What the task requires:
Each entry should be repeated exactly. Its pictures should not be.

Provided data:
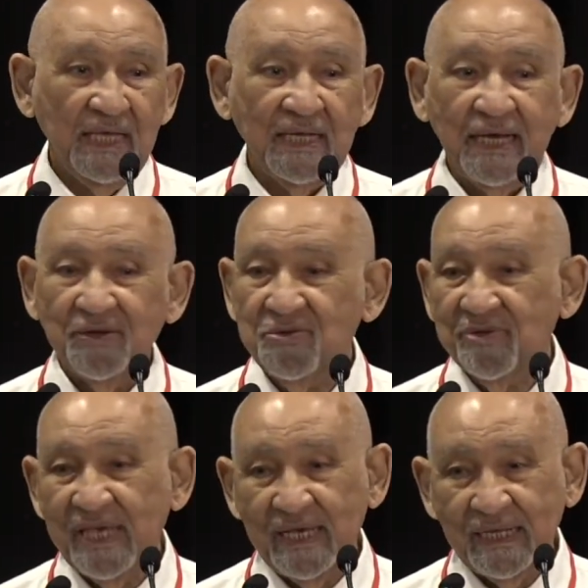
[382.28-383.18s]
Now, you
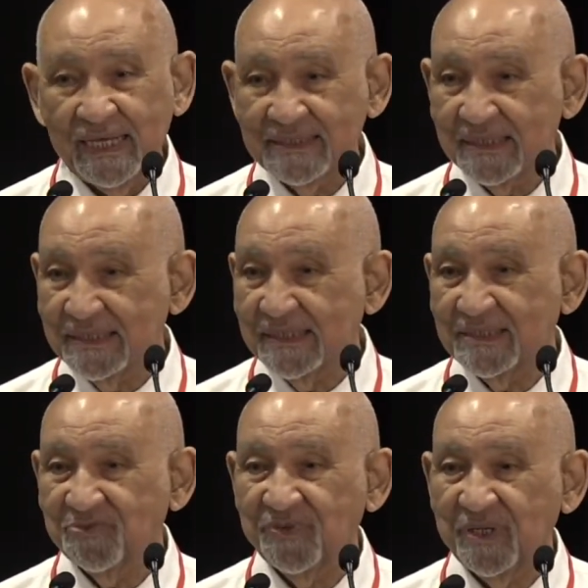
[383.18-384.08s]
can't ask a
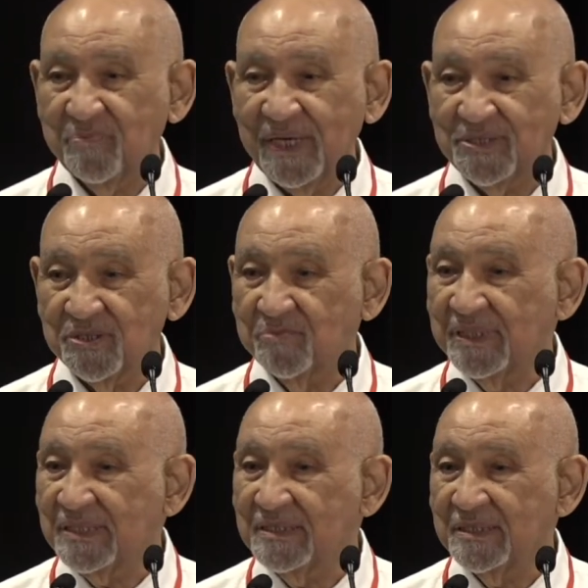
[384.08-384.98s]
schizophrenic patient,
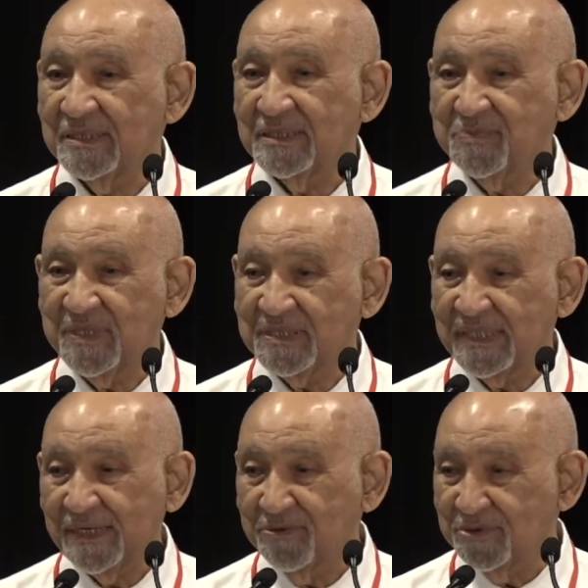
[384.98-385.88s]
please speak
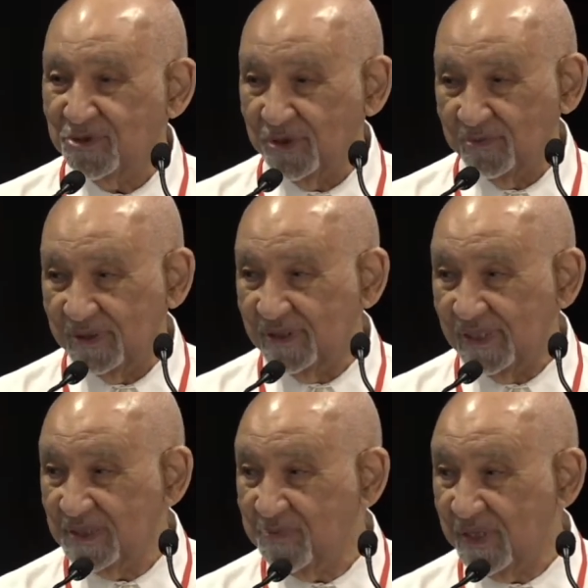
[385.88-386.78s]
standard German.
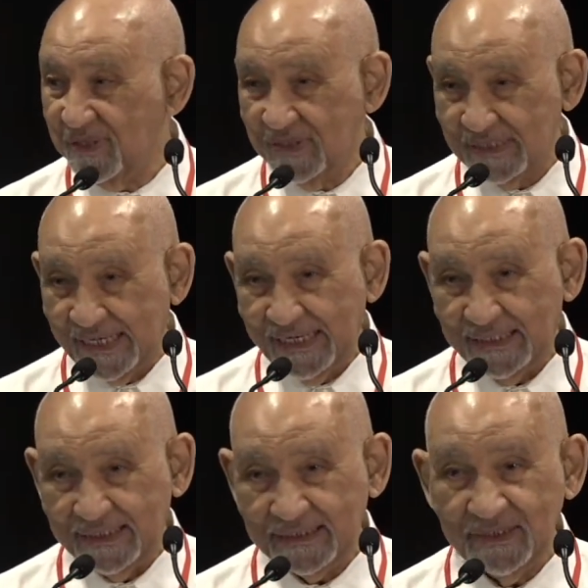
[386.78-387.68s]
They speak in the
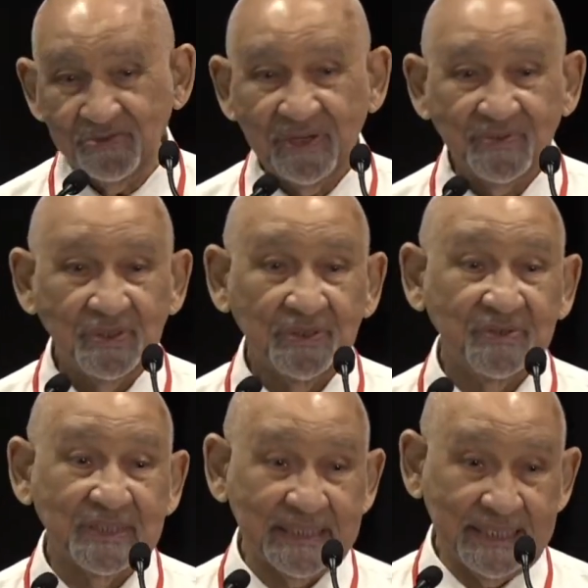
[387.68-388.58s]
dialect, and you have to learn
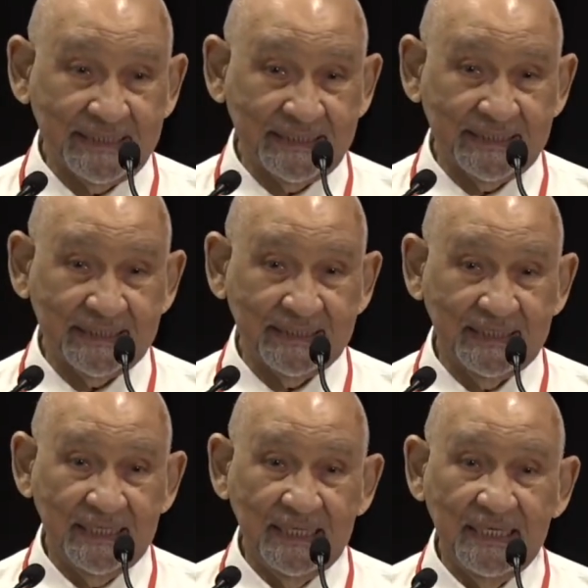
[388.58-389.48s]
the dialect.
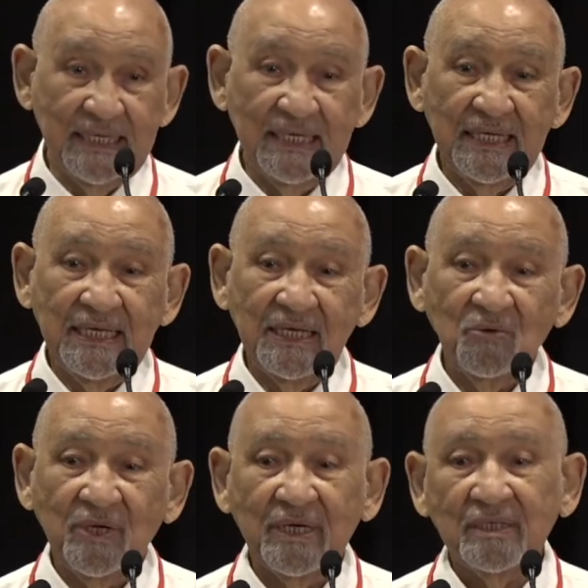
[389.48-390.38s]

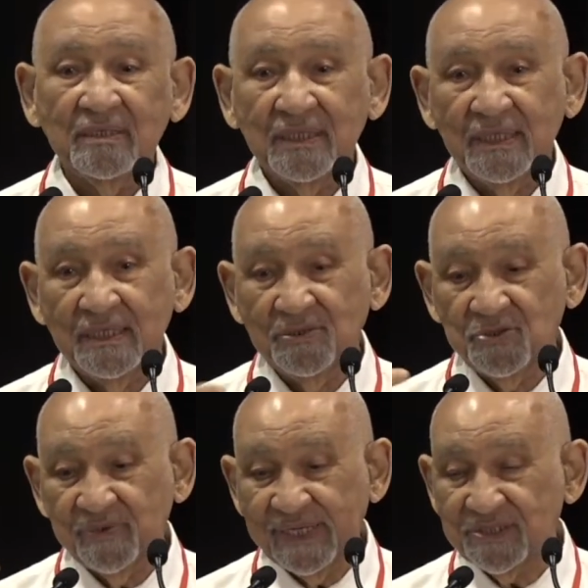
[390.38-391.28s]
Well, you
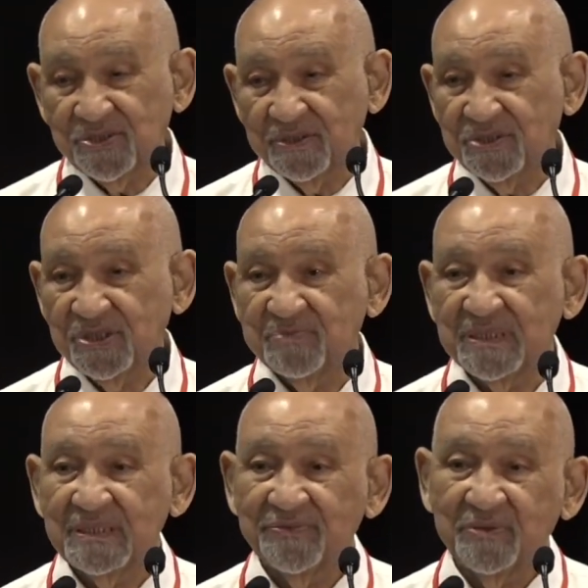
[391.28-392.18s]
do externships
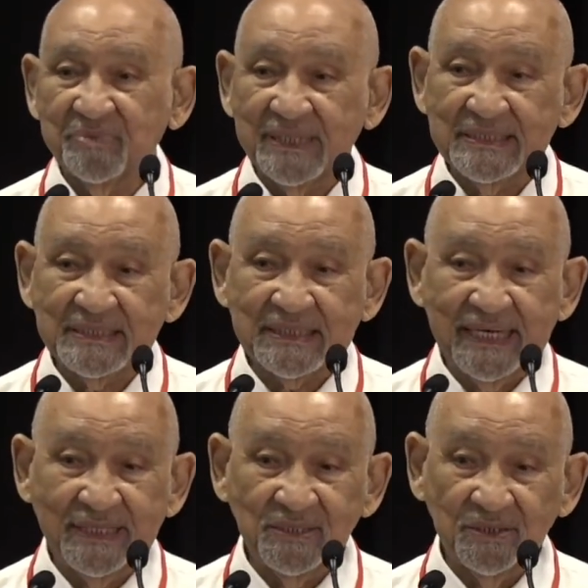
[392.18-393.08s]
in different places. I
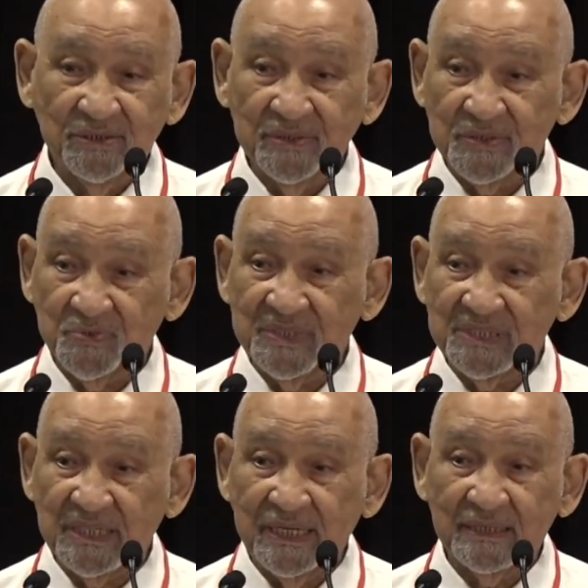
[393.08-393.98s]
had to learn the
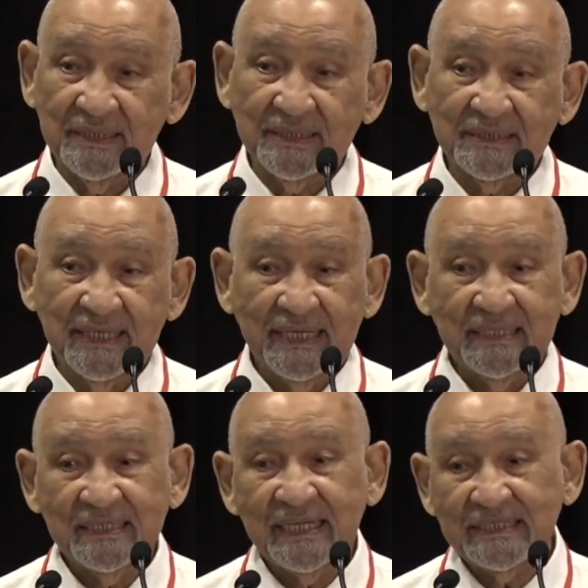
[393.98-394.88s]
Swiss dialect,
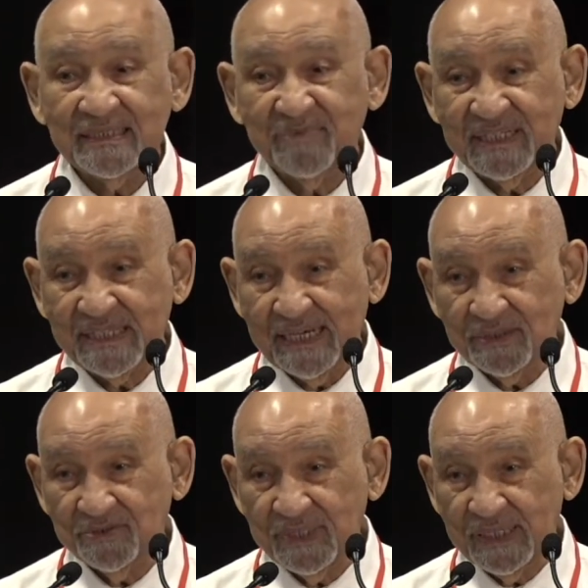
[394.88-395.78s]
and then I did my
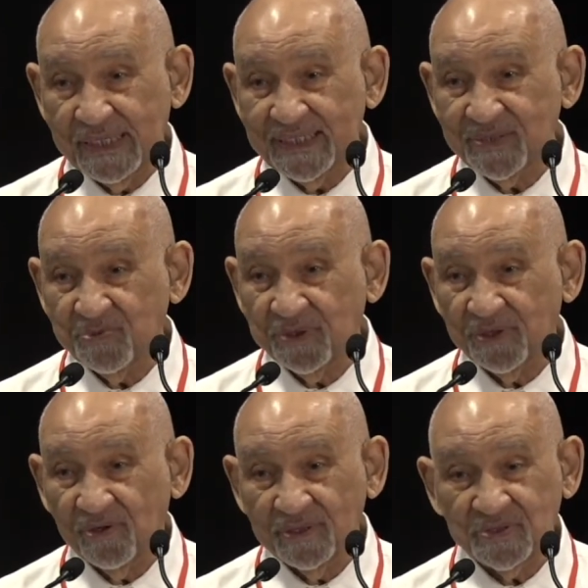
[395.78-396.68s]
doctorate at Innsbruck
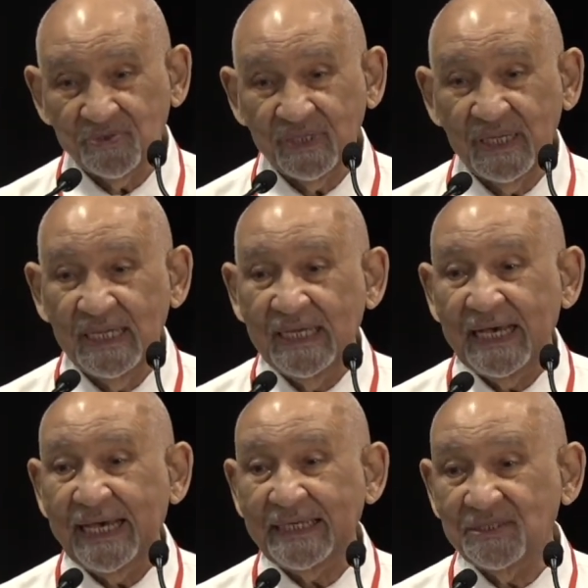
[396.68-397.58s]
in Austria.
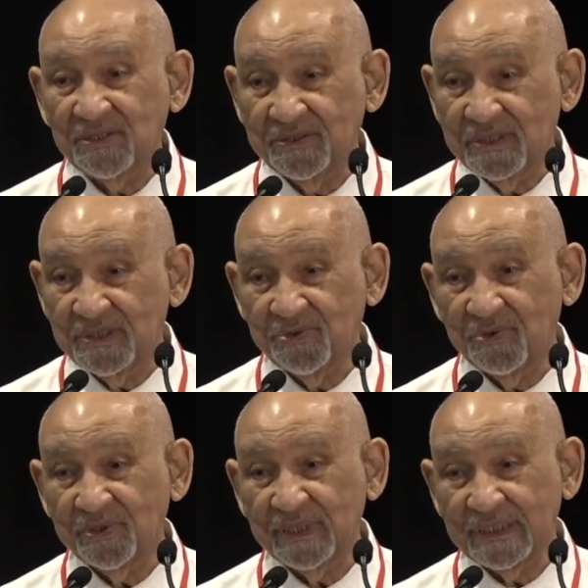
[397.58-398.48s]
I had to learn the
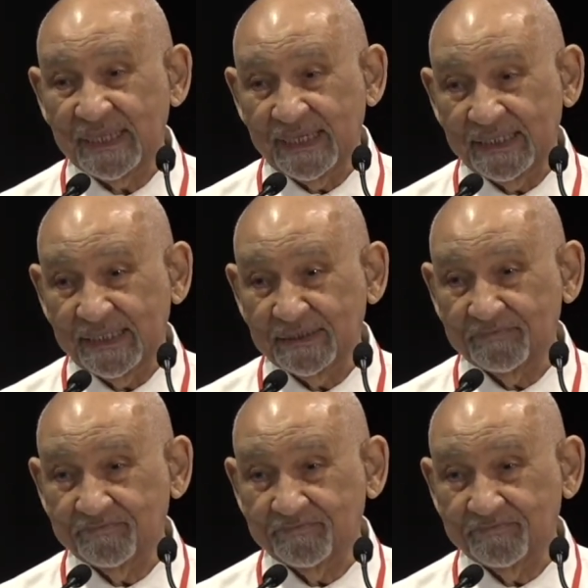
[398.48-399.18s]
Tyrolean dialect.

Result of the exercise:
[382.28-383.18s]
Now, you
[383.18-384.08s]
can't ask a
[384.08-384.98s]
schizophrenic patient,
[384.98-385.88s]
please speak
[385.88-386.78s]
standard German.
[386.78-387.68s]
They speak in the
[387.68-388.58s]
dialect, and you have to learn
[388.58-389.48s]
the dialect.
[389.48-390.38s]

[390.38-391.28s]
Well, you
[391.28-392.18s]
do externships
[392.18-393.08s]
in different places. I
[393.08-393.98s]
had to learn the
[393.98-394.88s]
Swiss dialect,
[394.88-395.78s]
and then I did my
[395.78-396.68s]
doctorate at Innsbruck
[396.68-397.58s]
in Austria.
[397.58-398.48s]
I had to learn the
[398.48-399.18s]
Tyrolean dialect.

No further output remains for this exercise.